Table of Contents

Quick summary:
Solving complex tasks without access to the reward function.
Little human oversight to enable the agent to learn behaviors that are complex and hard to define in a reward function.
Agents can learn from non-experts of the environment.

Method #

Goal setting: #

Environment receives the action from the agent and only share the new observation \(o_t\) to the agent.
Reward is not provided by the environment, but learned from a human overseer’s preferences over a trajectory \(\sigma = {(o_0, a_0), (o_1, a_1), …, (o_k, a_k)}\).

Proposed method: #

2 Neural Networks: the policy \(\pi : O \rightarrow A\) and the reward function estimate \(\hat{r} : O \times A \rightarrow \mathbb{R}\)
Update the networks by 3 processes (running async):
- \(\pi\) interacts with the environment to produce a set of trajectories \({\tau^1, …, \tau^i}\) and \(\pi\) is updated using traditional RL to maximise rewards from estimate \(\hat{r}\).
  - \(\hat{r}\) is non-stationnary: prefer algorithms that are more resistant to such rewards (e.g. TRPO, PPO).
  - \(\hat{r}\) normalized to zero mean and constant std.
- Select pairs of segments (\(o^1, o^2\)) from generated trajectories above and send them to a human for comparison.
  - Human chooses: the most preferable one, equal or unable to compare (in which case the comparison is ignored).
  - Preferences are recorded in a db \(D\) of triples \((\sigma^1, \sigma^2, \mu)\), where \(\mu\) is the distribution of the preference over segments (i.e. if one is prefered, \(\mu\) puts all its mass on the preference, if segments are equal, then the distribution is uniform).
  - Selecting queries: make estimations+preferences using models from the ensemble on a large number of trajectories/segments. Select queries for which the segments produce a higher variance across ensemble models.
    - It may decrease performance!! We would instead want to query based on expected value information of the query (e.g. like highest TD-error for PER?).
- Fit the parameters of \(\hat{r}\) via supervised learning on the comparisons collected so far from the humans.
  - \(\hat{r}\) can be interpreted as a preference-predictor (turning the estimated reward for both segments summed over the duration of the clip into density estimation of \(\mu\) from above):
    - \(\hat{P}[\sigma^1 \succ \sigma^2] = \frac{\exp \sum \hat{r}(o_t^1, a_t^1)}{\exp \sum \hat{r}(o_t^1, a_t^1) + \exp \sum \hat{r}(o_t^2, a_t^2)}\)
    - Which is basically: \(\frac{\text{Estimated rewards from segment 1}}{\text{Total estimated rewards for both segments}}\)
  - We optimize \(\hat{r}\) by minimizing the CE (\(\mu(x)\) is the human preference):
    - \(\text{loss}(\hat{r}) = - \sum_{(\sigma^1, \sigma^2, \mu)\in D} \mu (1) log\hat{P}[\sigma^1 \succ \sigma^2] + \mu (2) log \hat{P}[\sigma^2 \succ \sigma^1]\)
  - Using ensemble of predictors each trained on samples from \(D\) with replacement. Estimate is the result of independent normalization and average.
  - Regularization L2 and dropout sometimes used + validation samples.
  - Softmax is ajusted to account for a fixed 10% random error from human input (i.e. it’s like if 10% of the time the human chose a random action uniformly).

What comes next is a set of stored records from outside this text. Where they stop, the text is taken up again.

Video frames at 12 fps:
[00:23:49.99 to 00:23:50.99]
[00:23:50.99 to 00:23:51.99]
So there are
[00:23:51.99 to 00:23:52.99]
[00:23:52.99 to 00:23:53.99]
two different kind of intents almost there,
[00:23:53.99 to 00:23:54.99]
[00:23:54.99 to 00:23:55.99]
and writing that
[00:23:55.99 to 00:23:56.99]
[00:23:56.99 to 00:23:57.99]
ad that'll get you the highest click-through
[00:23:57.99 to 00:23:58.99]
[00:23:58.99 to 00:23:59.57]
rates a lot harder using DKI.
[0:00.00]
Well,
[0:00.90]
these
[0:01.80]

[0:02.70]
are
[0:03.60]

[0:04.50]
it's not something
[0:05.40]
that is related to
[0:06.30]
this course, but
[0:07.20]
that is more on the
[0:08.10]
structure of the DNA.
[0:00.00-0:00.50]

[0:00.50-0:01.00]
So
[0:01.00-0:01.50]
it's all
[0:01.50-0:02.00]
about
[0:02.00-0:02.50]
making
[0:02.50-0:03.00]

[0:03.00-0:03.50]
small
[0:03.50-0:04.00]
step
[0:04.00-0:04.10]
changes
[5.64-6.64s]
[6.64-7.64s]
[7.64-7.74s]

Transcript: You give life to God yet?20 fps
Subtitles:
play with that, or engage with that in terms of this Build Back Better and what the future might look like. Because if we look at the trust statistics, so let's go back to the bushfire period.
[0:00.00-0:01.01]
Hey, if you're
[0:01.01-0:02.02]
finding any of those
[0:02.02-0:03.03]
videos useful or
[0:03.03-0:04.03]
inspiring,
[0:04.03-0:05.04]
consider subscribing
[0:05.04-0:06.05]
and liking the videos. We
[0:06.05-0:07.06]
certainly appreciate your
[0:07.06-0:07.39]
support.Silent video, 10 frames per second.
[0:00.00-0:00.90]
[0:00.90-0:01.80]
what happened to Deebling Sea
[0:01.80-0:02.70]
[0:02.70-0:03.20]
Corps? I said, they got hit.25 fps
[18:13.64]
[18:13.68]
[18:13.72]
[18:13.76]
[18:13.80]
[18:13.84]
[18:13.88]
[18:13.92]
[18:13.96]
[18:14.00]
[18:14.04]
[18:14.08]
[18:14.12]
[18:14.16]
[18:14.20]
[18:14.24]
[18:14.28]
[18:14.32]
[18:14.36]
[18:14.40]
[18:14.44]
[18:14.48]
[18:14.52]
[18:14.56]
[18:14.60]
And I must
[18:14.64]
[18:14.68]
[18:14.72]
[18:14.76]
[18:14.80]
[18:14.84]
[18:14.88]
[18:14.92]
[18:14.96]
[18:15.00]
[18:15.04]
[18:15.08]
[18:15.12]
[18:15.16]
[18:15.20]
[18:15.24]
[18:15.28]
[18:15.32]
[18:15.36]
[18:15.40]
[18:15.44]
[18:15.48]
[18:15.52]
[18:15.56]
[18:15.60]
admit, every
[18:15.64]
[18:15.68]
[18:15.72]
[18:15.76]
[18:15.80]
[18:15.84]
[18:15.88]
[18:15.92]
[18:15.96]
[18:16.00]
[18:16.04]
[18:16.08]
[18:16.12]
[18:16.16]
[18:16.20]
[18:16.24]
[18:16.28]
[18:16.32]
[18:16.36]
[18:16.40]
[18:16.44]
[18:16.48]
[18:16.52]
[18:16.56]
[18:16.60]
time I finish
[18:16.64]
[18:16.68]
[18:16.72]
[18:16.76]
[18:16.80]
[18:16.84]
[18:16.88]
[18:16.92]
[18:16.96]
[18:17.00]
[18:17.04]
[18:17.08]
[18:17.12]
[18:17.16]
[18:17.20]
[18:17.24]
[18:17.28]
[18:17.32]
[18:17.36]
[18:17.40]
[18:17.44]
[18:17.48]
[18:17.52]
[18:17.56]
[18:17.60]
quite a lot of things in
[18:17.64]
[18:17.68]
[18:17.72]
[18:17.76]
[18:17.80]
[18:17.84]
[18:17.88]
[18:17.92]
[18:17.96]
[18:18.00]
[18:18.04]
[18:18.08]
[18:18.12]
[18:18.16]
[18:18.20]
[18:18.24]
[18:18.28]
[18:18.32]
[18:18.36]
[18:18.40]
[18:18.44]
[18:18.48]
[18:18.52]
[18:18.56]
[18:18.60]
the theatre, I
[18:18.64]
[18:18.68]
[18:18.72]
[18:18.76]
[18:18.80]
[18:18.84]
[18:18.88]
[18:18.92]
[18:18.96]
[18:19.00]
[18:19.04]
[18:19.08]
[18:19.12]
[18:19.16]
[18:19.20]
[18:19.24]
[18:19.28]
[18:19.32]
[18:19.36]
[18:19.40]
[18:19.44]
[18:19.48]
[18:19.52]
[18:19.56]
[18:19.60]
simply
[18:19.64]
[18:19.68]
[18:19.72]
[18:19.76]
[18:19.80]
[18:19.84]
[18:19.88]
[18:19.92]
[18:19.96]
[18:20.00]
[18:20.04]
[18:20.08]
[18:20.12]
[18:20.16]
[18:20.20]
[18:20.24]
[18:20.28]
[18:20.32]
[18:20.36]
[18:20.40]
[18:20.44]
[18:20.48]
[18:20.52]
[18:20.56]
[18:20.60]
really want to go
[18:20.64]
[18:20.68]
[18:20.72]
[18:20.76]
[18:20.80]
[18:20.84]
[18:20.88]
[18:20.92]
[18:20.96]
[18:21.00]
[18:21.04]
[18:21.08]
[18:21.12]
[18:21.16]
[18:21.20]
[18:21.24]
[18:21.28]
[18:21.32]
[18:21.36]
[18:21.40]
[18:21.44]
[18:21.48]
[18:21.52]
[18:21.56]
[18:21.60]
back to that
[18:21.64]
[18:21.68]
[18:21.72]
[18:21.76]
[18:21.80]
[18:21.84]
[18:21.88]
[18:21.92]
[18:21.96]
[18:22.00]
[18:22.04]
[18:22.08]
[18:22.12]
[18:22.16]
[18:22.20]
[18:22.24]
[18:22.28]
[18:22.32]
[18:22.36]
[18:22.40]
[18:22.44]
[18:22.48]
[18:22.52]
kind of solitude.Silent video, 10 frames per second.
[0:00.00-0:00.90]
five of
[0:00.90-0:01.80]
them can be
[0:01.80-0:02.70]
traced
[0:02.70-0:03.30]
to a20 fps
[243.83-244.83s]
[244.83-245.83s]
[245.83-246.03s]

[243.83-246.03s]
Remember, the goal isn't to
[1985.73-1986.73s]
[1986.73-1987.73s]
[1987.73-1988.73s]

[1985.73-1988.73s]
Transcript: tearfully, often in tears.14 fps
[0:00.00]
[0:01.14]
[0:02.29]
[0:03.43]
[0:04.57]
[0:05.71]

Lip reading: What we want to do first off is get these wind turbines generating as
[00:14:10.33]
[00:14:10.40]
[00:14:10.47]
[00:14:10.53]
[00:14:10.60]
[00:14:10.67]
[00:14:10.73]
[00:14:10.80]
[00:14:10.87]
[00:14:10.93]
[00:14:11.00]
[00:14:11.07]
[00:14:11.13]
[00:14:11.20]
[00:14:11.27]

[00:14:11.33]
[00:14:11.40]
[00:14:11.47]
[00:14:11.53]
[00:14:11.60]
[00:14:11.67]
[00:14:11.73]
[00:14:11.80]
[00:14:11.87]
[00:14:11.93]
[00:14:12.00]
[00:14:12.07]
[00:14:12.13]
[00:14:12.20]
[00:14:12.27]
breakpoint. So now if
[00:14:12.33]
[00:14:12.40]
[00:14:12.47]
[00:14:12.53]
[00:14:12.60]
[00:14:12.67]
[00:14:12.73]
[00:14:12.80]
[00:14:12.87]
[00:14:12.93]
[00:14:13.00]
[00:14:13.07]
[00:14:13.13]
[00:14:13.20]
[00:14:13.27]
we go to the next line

Reinforcement learning with human feedback integrated in the learning loop to fine-tune the reward predictor.

Results #

Unobserved reward (benchmark on scarcer rewards) #

Learning directly from human feedback on which trajectory is better. Using as few queries as possible.
Learn using a synthetic oracle which gives preferences over trajectories based on the reward in the underlying task (only provide the preference to the agent, not the actual reward).
Compare with baseline RL learning using the full/real reward function.

Simulated Robotics #

Surprisingly, 1400 synthetic labels perform slightly better than if it was simply given the true reward (learned reward is better shaped?).
Real human feedback is typically slightly less effective than the synthetic feedback (from half as efficient to equivalent in efficiency depending on the tasks).

Atari #

Real human feedback performs similar or worse than synthetic feedback (even sometimes similar to synthetic feedback with 40% less labels).
Fails on Enduro since it’s hard to successfully pass other cars with random exploration. Humans tend to favor movements that allow to pass another car, thus performing better.

Novel behaviors #

No true rewards are defined for those goals:

The Hopper robot can perform multiple backflips.
Half-Cheetah can move forward whilst doing a handstand.
In Enduro, the agent stays almost exactly even with other moving cars, but gets confused with changes in background.

Ablation study #

Random queries: pick queries uniformly rather than prioritizing queries for which there’s a disagreement.
No ensemble: only one predictor and choose queries at random since there can’t be disagreements.
No online queries: train on offline training data (gathered at the beginning of training)
- Poor performance. In general, human feedback needs to be intertwined with learning instead of provided statically. Otherwise, the predictor only captures part of the true reward which leads to bizarre behavior.
No regularization: use only dropout.
No segments: trajectory segments of length 1 for robotics tasks.
Target: oracle provides true total reward over a trajectory segment and we fit \(\hat{r}\) to these total rewards using MSE instead of fitting it using comparisons.
- Results show that fitting rewards using comparisons provides almost always better results. (Always except for breakout)